Valorização do docente
Nos últimos anos, os debates sobre a educação têm tido a qualidade como um dos temas mais relevantes. Vários elementos têm sido elencados e debatidos como indispensáveis para uma oferta educacional com padrões mínimos de qualidade. Dentre eles, a valorização do magistério é sempre apontada por pesquisadores em educação, coisa que não acontece no Brasil.
Dados do último relatório global de status do professor apontam que, em uma escala de 0 a 100, onde quanto mais alto o número maior é o prestígio do professor, o Brasil fez dois pontos – o que o levou à última posição do ranking. “A falta de valorização do professor faz com que estudantes com bom desempenho optem por carreiras mais prestigiadas e com melhores salários”, aponta o relatório. “Gerando um ciclo vicioso de desmotivação dos profissionais, que também não recomendam a profissão aos mais jovens”, diz a análise.

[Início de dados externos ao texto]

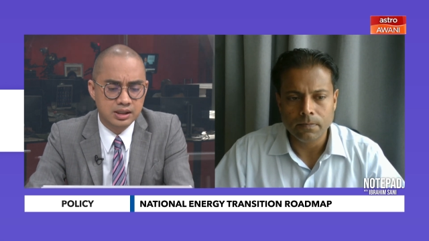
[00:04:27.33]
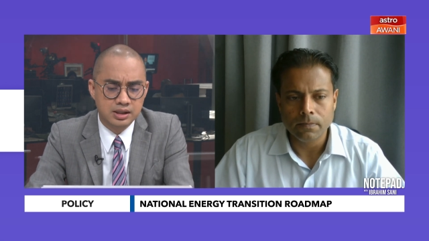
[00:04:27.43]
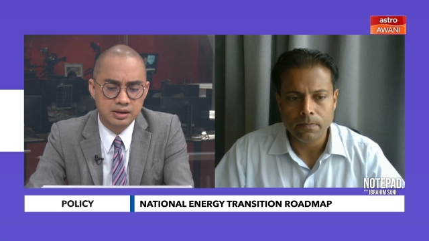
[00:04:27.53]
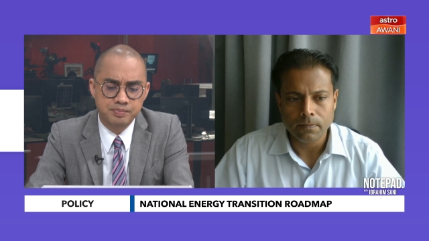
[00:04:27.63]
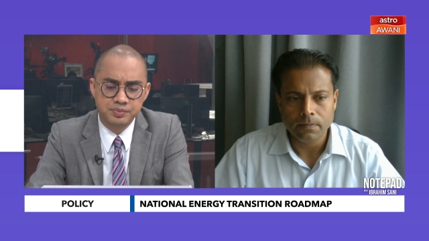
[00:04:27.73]

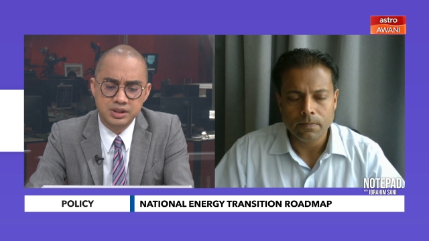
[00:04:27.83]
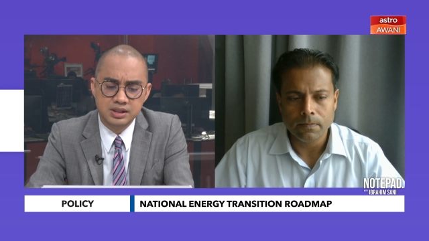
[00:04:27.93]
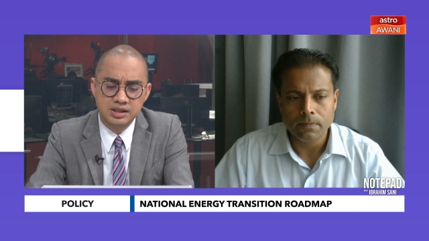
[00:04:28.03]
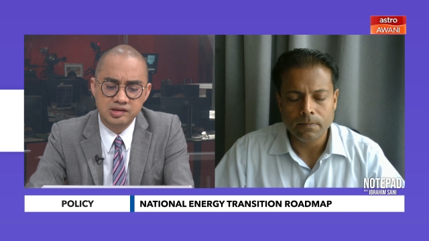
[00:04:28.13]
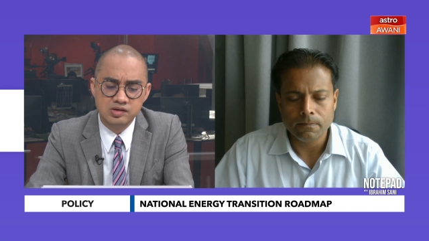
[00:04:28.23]
Speaker 1: Um,
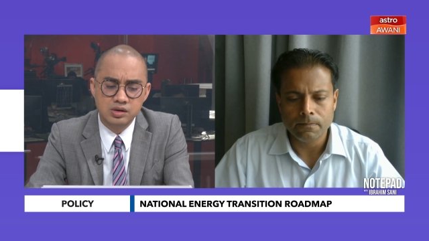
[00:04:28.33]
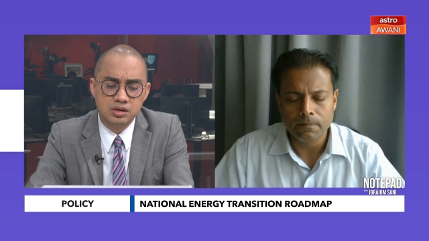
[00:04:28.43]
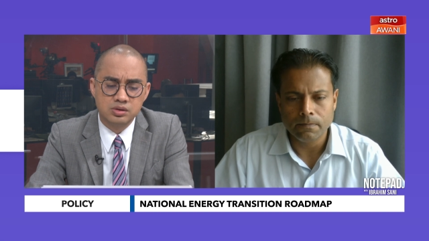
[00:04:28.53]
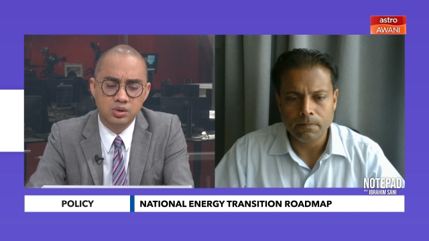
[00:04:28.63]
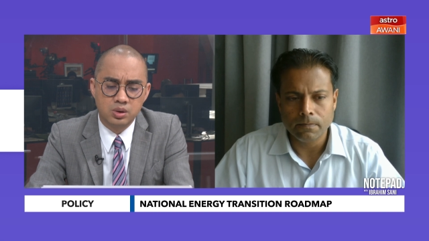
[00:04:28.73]
it does
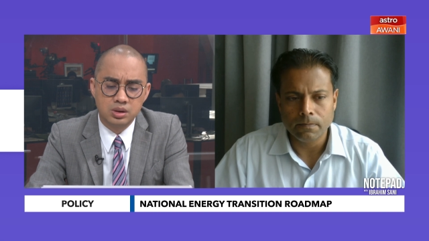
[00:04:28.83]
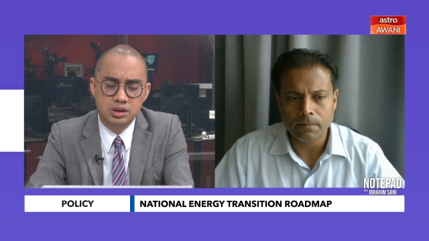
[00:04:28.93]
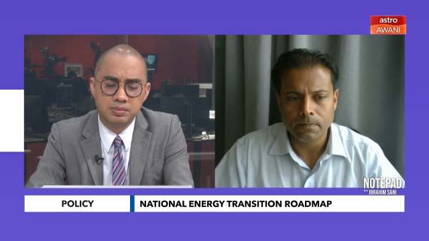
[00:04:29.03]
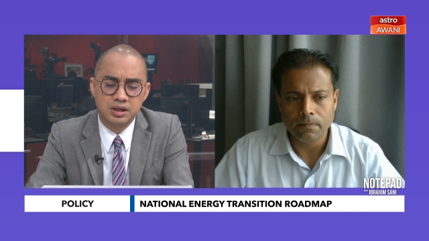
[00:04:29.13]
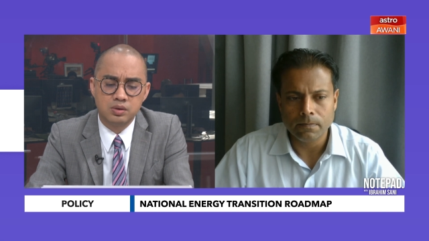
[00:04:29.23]
not
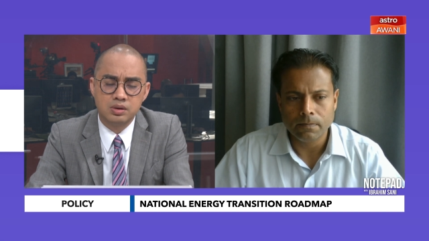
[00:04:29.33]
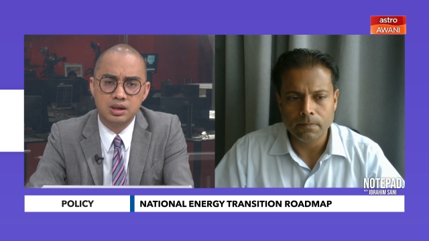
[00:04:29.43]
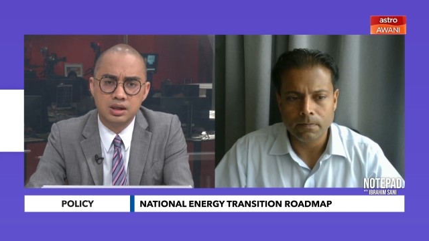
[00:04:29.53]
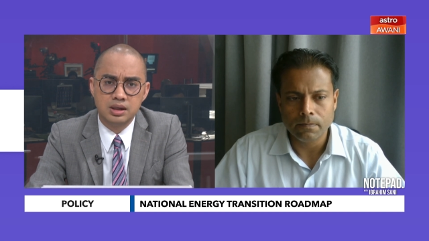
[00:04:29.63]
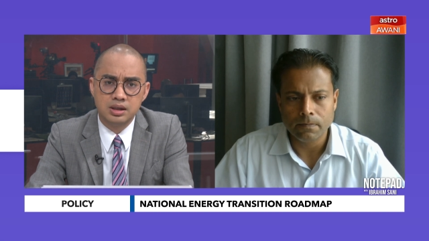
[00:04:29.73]
talk about
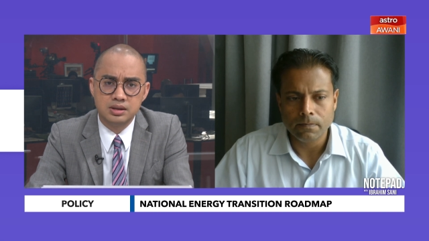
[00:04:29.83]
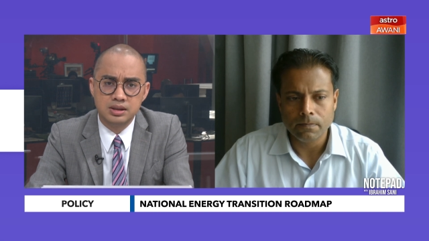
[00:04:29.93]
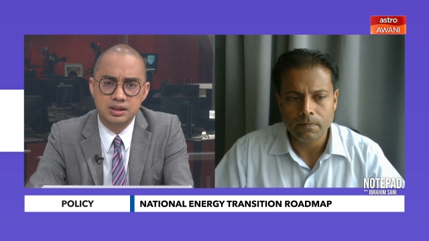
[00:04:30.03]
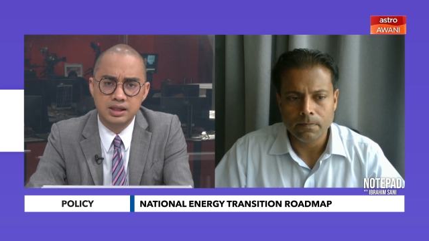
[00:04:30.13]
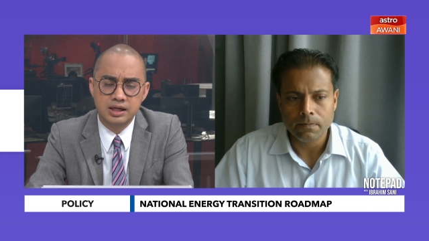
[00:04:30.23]
uh,
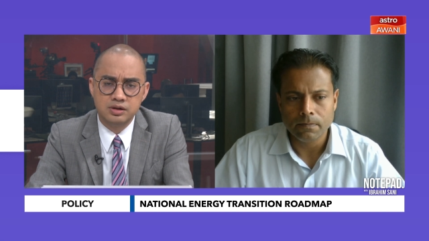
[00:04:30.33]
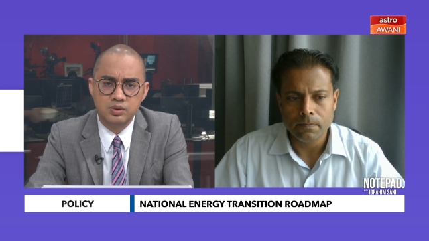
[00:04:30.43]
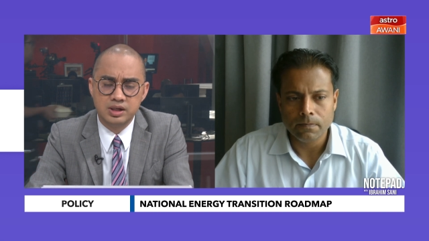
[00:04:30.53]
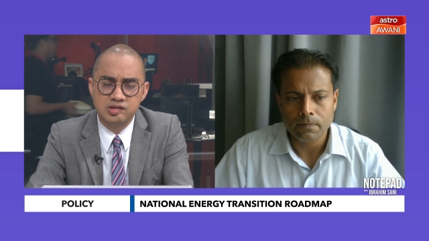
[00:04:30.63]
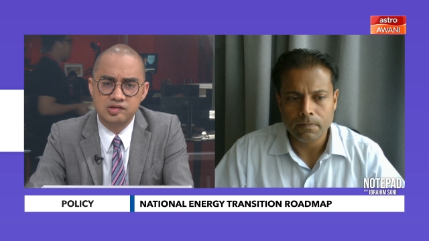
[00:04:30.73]
the
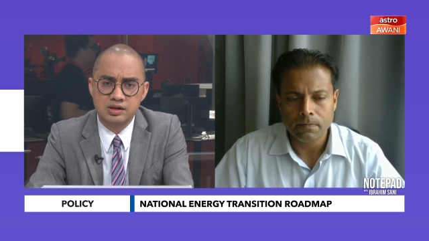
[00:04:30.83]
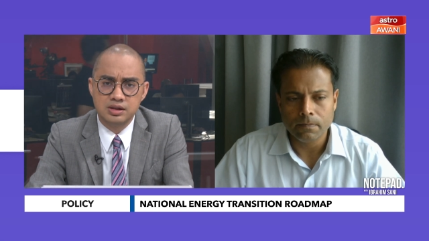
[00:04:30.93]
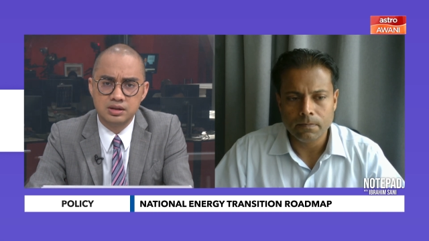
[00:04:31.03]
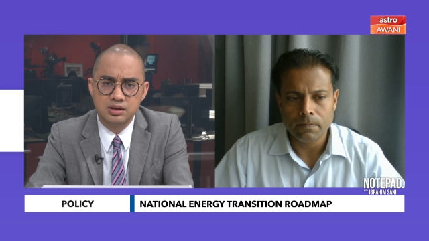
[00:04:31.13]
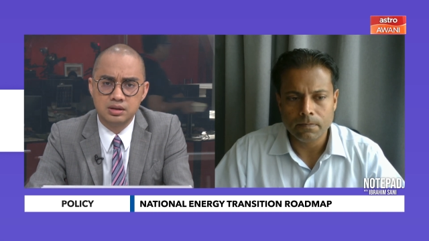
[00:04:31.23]
end-to-end -end
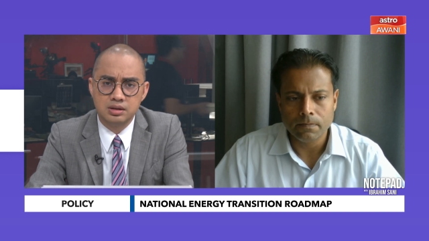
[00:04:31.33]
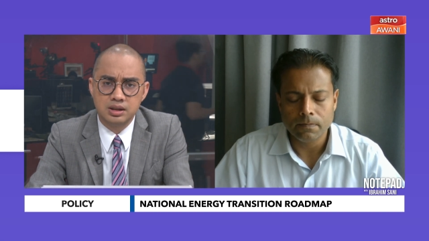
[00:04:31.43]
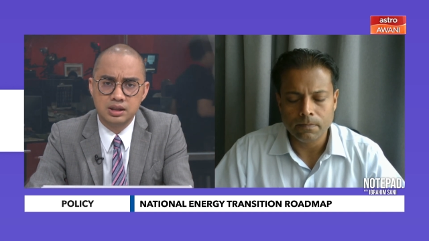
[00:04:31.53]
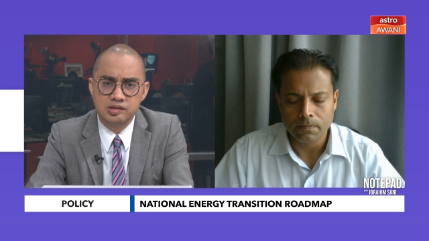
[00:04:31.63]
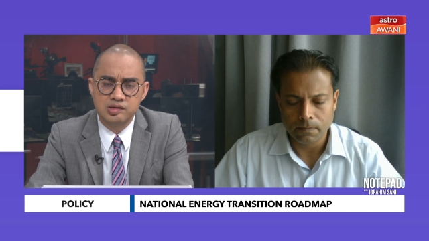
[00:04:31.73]
cyclical
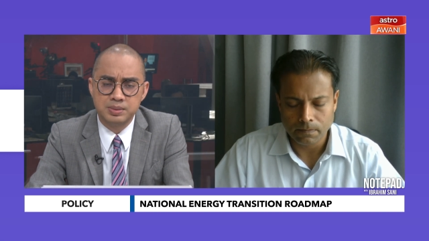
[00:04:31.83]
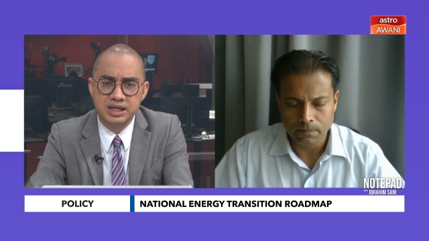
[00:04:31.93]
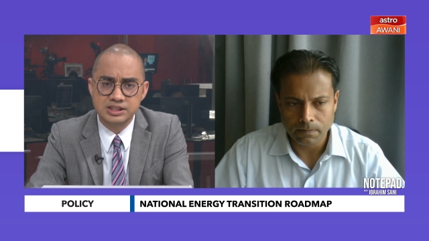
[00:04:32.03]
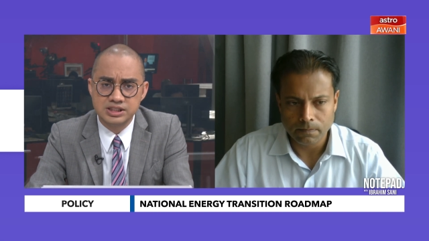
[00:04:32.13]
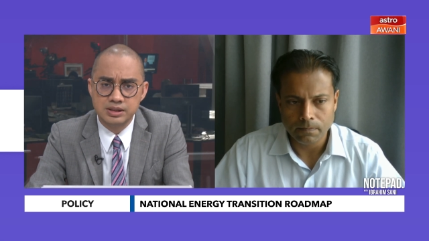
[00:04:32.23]
uh,
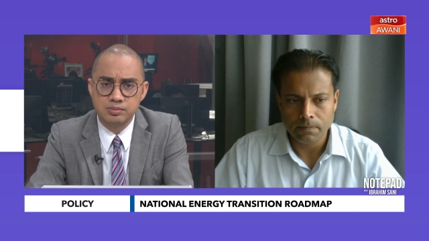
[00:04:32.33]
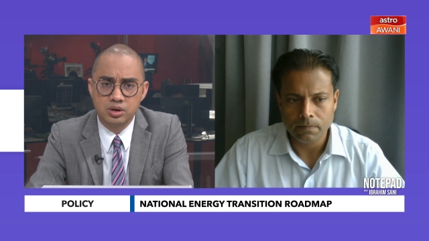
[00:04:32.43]
supply chain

O levantamento mostra ainda que 88% dos brasileiros consideram a profissão de professor uma profissão de “baixo status” – o segundo pior lugar do ranking mundial, perdendo apenas para Israel, onde 90% dos cidadãos pensam da mesma forma. Talvez por isso, apenas 1 em cada cinco brasileiros incentivariam o filho a ser professor – a sétima pior posição global.
Em um cenário educacional ideal, o professor é valorizado pela escola, pelo governo e pela sociedade devido à importância do seu papel na construção de um país melhor. Para isso, o estudo ressalta que o magistrado deve receber todo o suporte necessário para realizar seu trabalho, inclusive a utilização de tecnologia que facilite sua rotina dentro e fora de sala de aula.
2 comentários
Helena Monteiro · 9 de maio de 2022 às 19:57
Triste, porém motivada a continuar tanto em sala de aula como nas ruas, como ora o fazemos. Não me arrependo da profissão que escolhi, muito menos das duras batalhas que venho travando ao longo da carreira. Sou professora por convicção. É o que sei fazer, é o que gosto de fazer. Contudo, nossa luta ultrapassa qualquer reajuste ou até mesmo valorização é estrutura nas escolas. Ela é contra a corrupção que assola nossa sociedade, acentuando as desigualdades, aumentando a violência. Denunciar todos esses desmandos também é tarefa nossa, educadores conscientes de que,
se esse dinheiro do piso não for para nossos salários ( e que vem carimbado para isso) será derramado nas próximas eleições em compra de votos com a política do pão e circo!!! Isso sim é deplorável, é uma lástima!!!!!!!
Márcia Noelha Rodrigues Soares · 9 de maio de 2022 às 21:15
Sou professora do estado a 22 anos e desde que esse governador Wellington Dias entrou no governo ele achatou o salário dos professores e de todos funcionários públicos. O nosso piso salarial ele nunca respeitou, todas as nossas vantagens foram incorporadas no vencimento acabando com nosso salário. Está com mais de três anos que não recebemos aumento do piso salarial, causando assim perdas no nosso salário.